我想找个人问问底细,但周围全是空房子,连个卖破鞋的都没有,只有几个低头卖铲子的。我蹲在那,拿那块瓷片的手抖得像筛糠,那瓷片在手里凉得吓人,我捏了搭把泥巴,试图自己琢磨琢磨,结局泥巴掉了一地,看着就让人心烦。 这时候突然想起上次在古董市场听那老头讲“连珠”的来历,说是把九个铜钱编在一起,九姓九姓的,中间那个是王,故此叫“王连珠”。他还说这玩意儿得戴在手腕上,能保运。我当时就嗤之以鼻,认定那都是虚的,没那手艺戴个破钱串能保运。可梦里,我试着戴了一下那个铜钱串,沉甸甸的,勒得手腕发麻,却真感觉像把护身符似的,连那破神棍在旁边指手画脚的样子都显得滑稽可笑。
我心想,这货真价实的宝贝,跟那神棍手里的破烂可不一样,也留不得,只能埋了。 后来那摊子没了,我连个招呼都没打,直接回家就寝。醒来时天都亮了,手边空空荡荡,连那根用来掂量的铜杆都没找到。我躺在客厅里,脚边那堆泥土混着烧火灰,正散发着一种奇异的土腥气,闻着让人想打哈欠。
我想起梦里那个歪歪扭扭的摊子,想起那九枚铜钱被掂量时的重量,又想起那根铜杆。 实际上梦的时候我一直在想,为啥古玩这东西如此让人着迷,也如此让人崩溃。就像这梦里,我明明知道那些铜钱是假的,神棍也是假的,可就是忍不住想摸一摸,想掂一掂。
那种心理上的博弈,比实物更刺激。
我想起上次在拍卖会上,看那个赝品被专家拍走,心里也是五味杂陈,既心疼,又想笑。 那梦里的泥坑,实际上就是心里的坎儿吧。你越是在乎,就越好办栽跟头。
可惜兜兜转转,兜里还是那点钱和一堆垃圾。 我坐起来,走到阳台,想看看外面的阳光。目前忒阳挺高,照得人睁不开眼。我摸摸怀里那件旧夹克,那上面全是洗不掉的灰霉味儿,就像我这些年的生活,邋遢又真,却唯独找不到半点珍贵。
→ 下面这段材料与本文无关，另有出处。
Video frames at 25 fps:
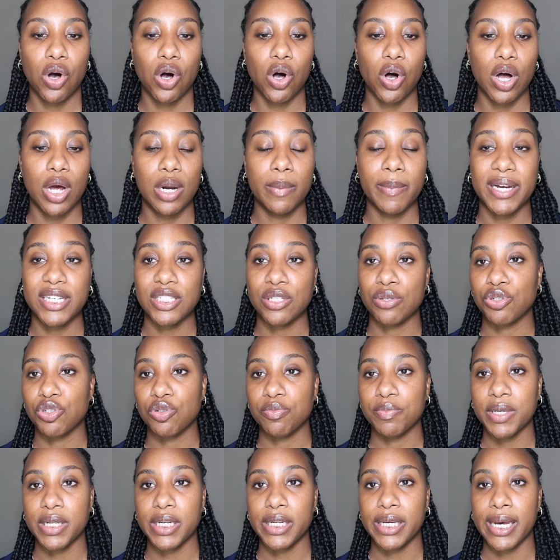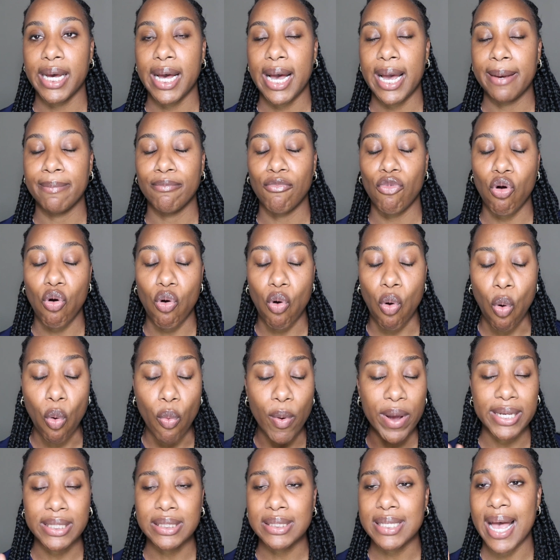on my social media. I'm
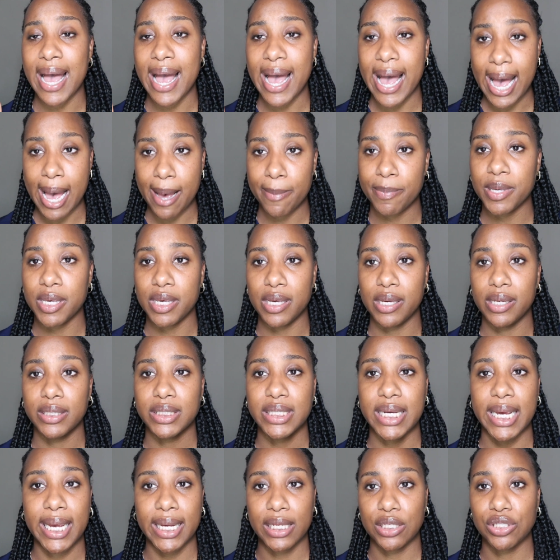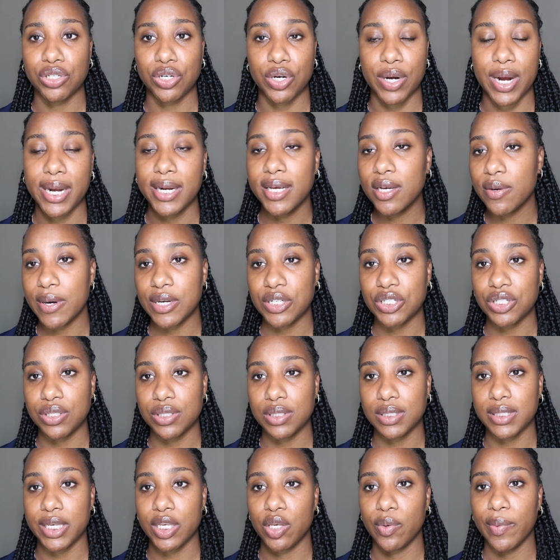always happy to answer any
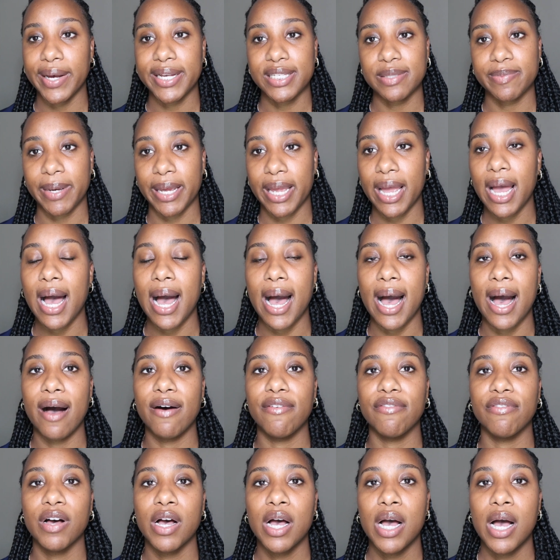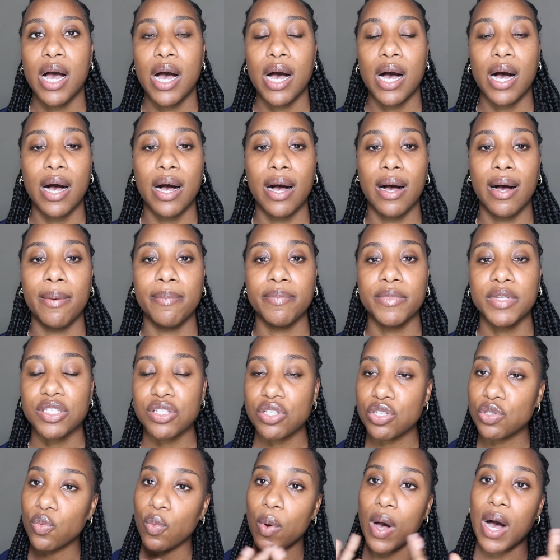questions that you guys might have. Um,
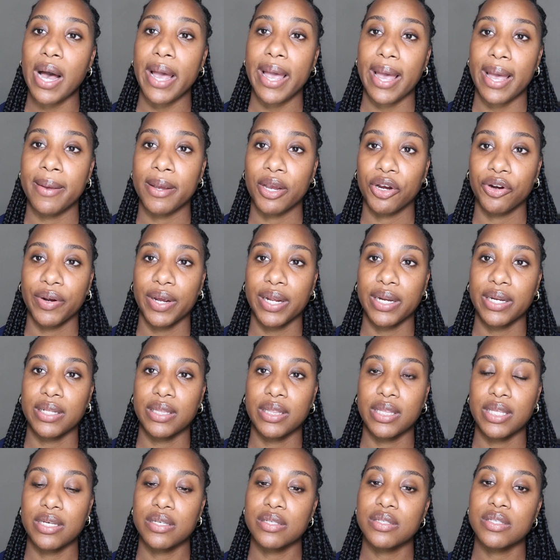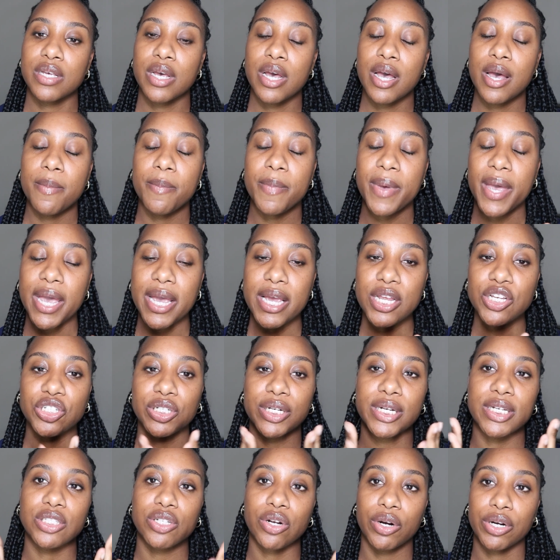this is why I created this page
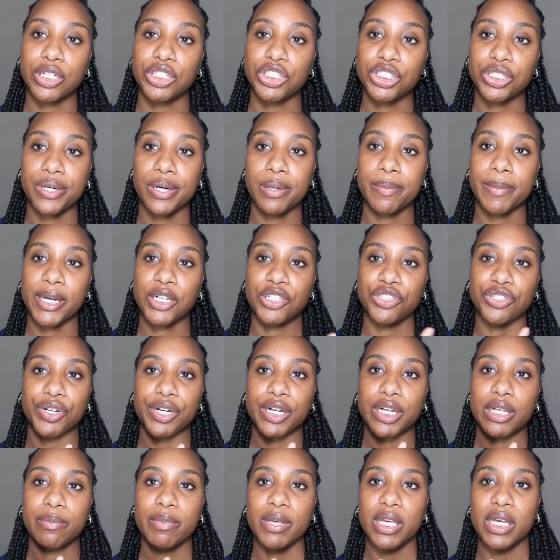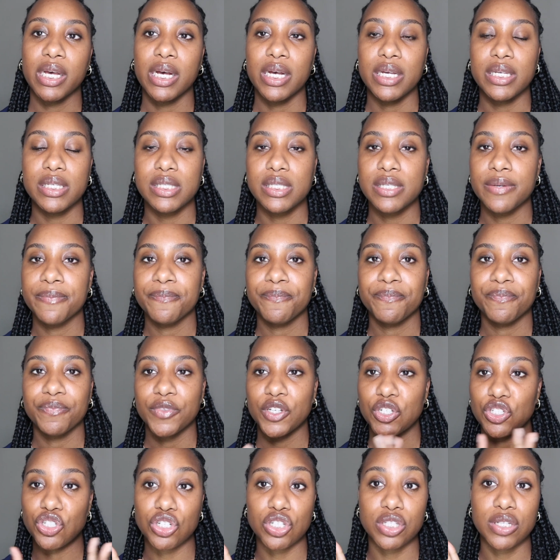and I started sharing my journey because
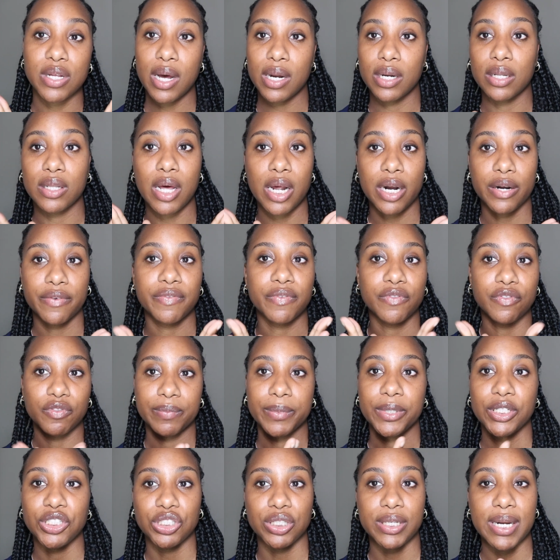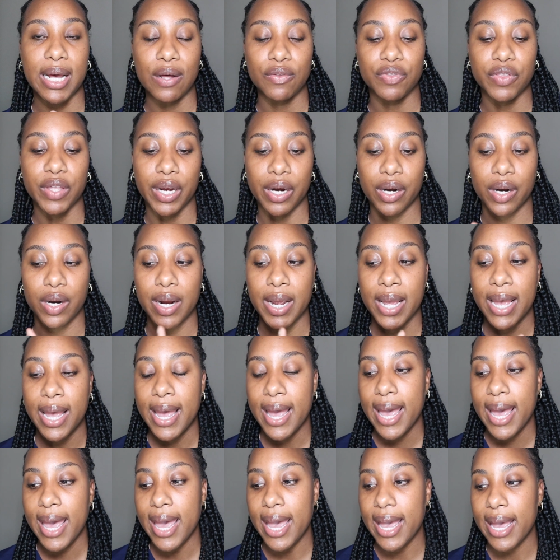there's just not a lot of information out there.
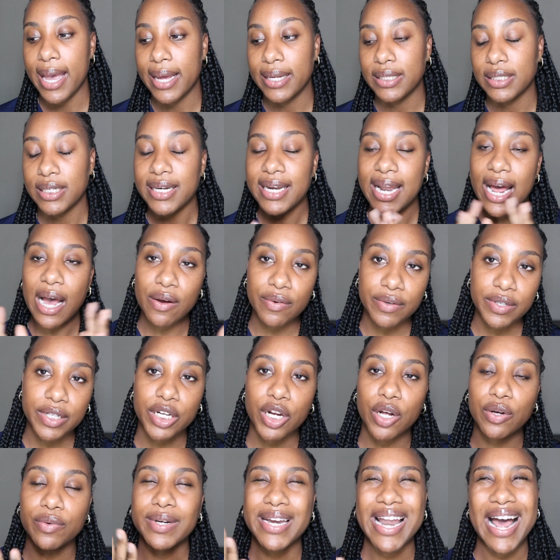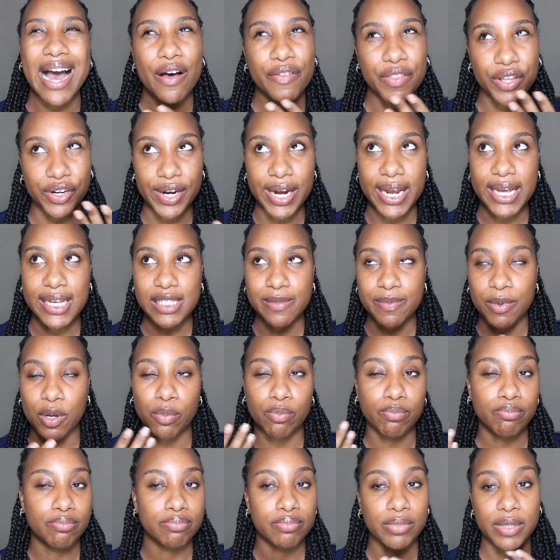And now, you know, now there is,
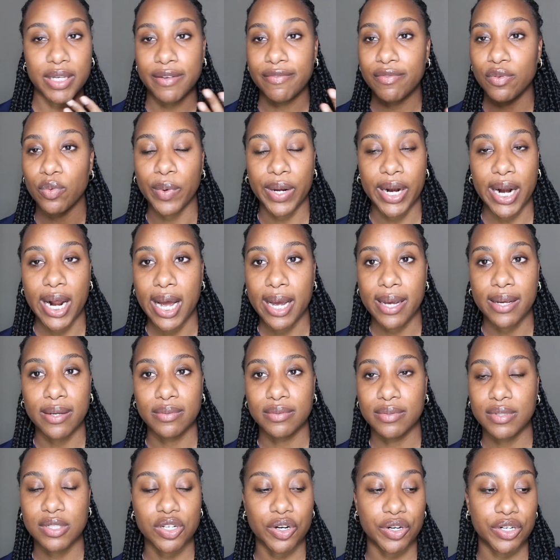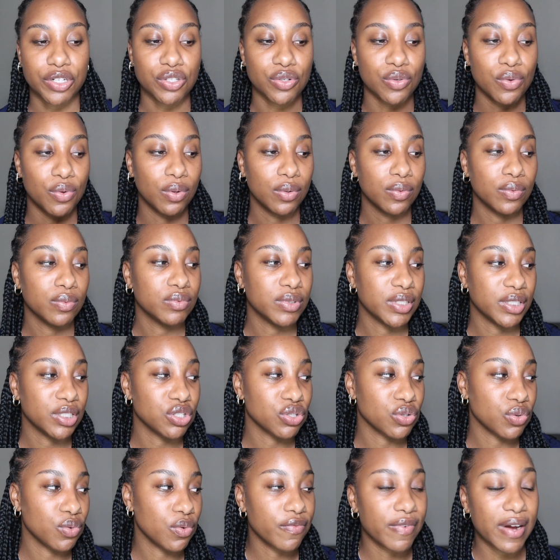but even when I started school, did
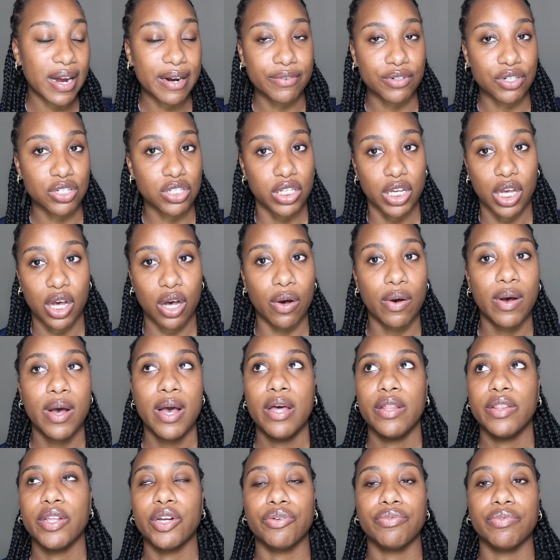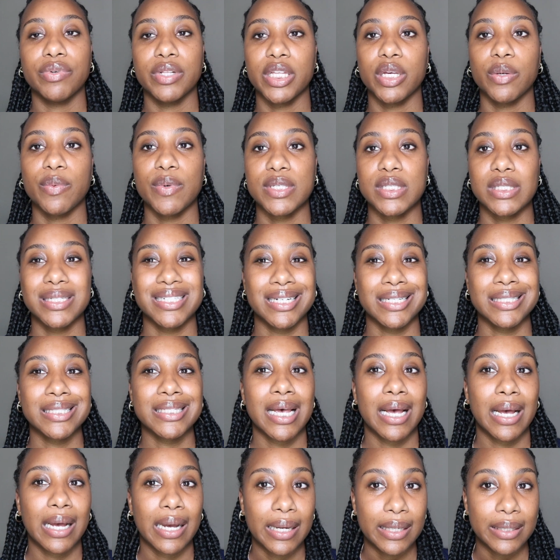school five years ago, there really wasn't a
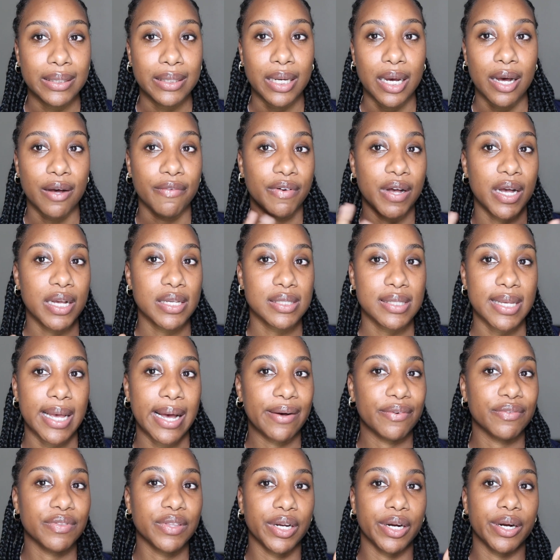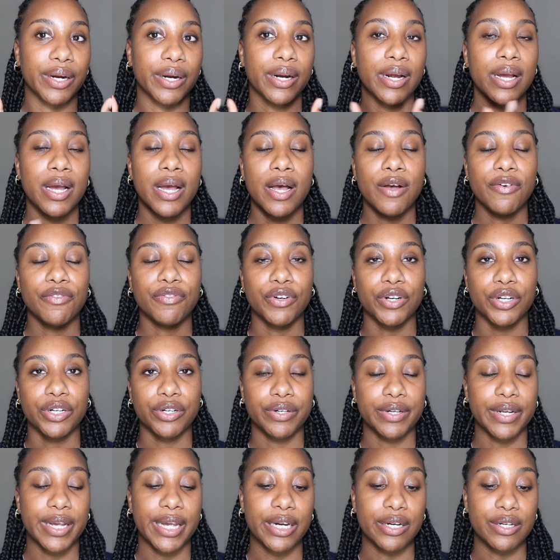ton of us out there for
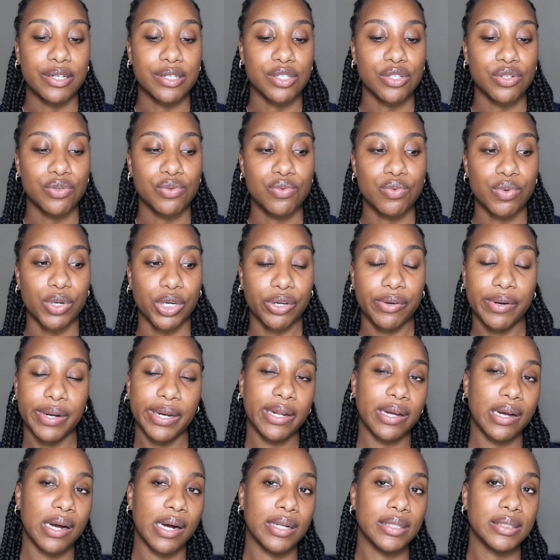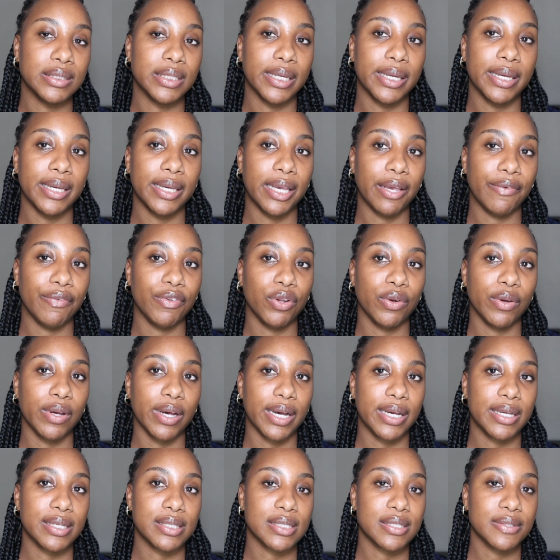creators who were creating content and giving you
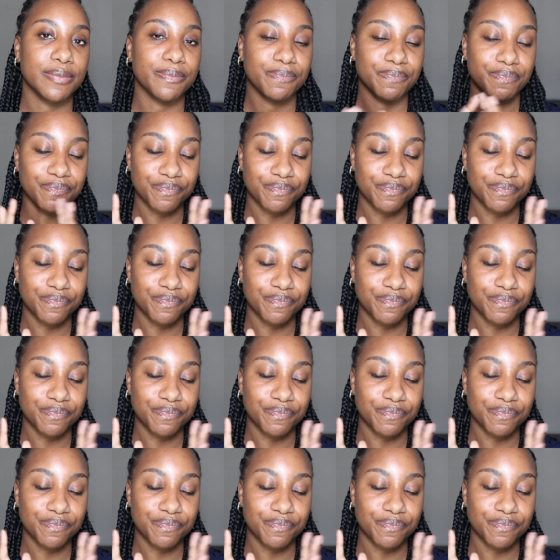guys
那会儿总喜爱往里钻,目前想来,是钻不进去的,也出不来的。 突然,耳边想起那神棍最终一句“先生,您这连珠,够元气!”我当时年纪还小,没细想,只当是哄小孩。目前回想起来,那“元气”二字,大约是指那老古董集市那种繁华劲儿吧,那种不管真假,只要是人手做的都不一样的味道。可我也知道,那繁华早就散了,只剩下一地鸡毛。 我低头看看手里的泥巴,明明能够买一袋,却只买了半块瓷片。
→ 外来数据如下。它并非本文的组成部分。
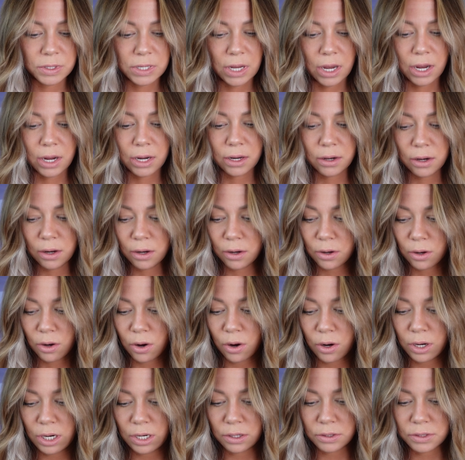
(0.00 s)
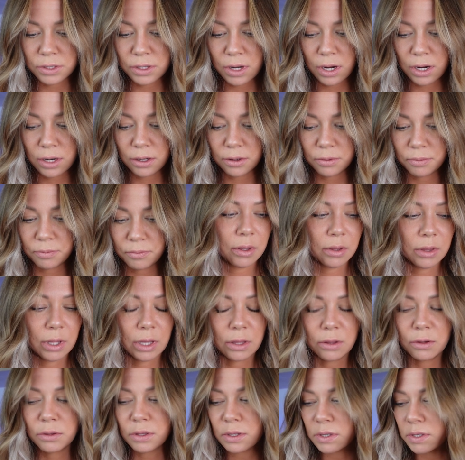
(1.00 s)
side, CONAIR side.
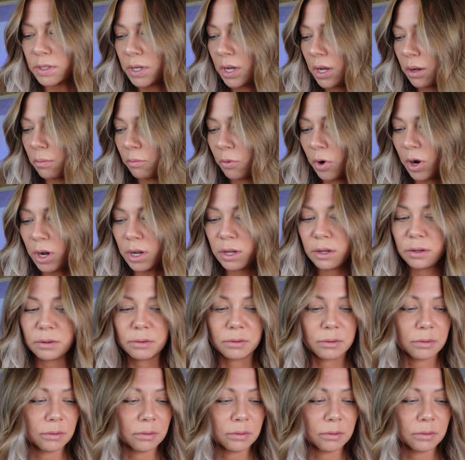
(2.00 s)
They look the same, right?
这半块瓷片,大约就是我这粗糙生活里,唯一还算整个的“元气”来源。我把它放进兜里,沉甸甸的,像是给这没出息的梦,加了一道保险。 人嘛,终究是还没法彻底明白古玩。它忒复杂了,大到让人不敢轻易上手;它又忒好办了,好办得让你认定摸个边儿就能致富。就像这梦里,我兜里空荡荡的,心里却装满了那团乱糟糟的思绪。 天快黑了,灯亮了。我打算把那块瓷片收好,明天再找哥们儿问问,说不定真有人能懂它。
毕竟,能把泥巴买进袋子,把瓷片戴在手上,把连珠编在手里,大约才是最大的运气吧。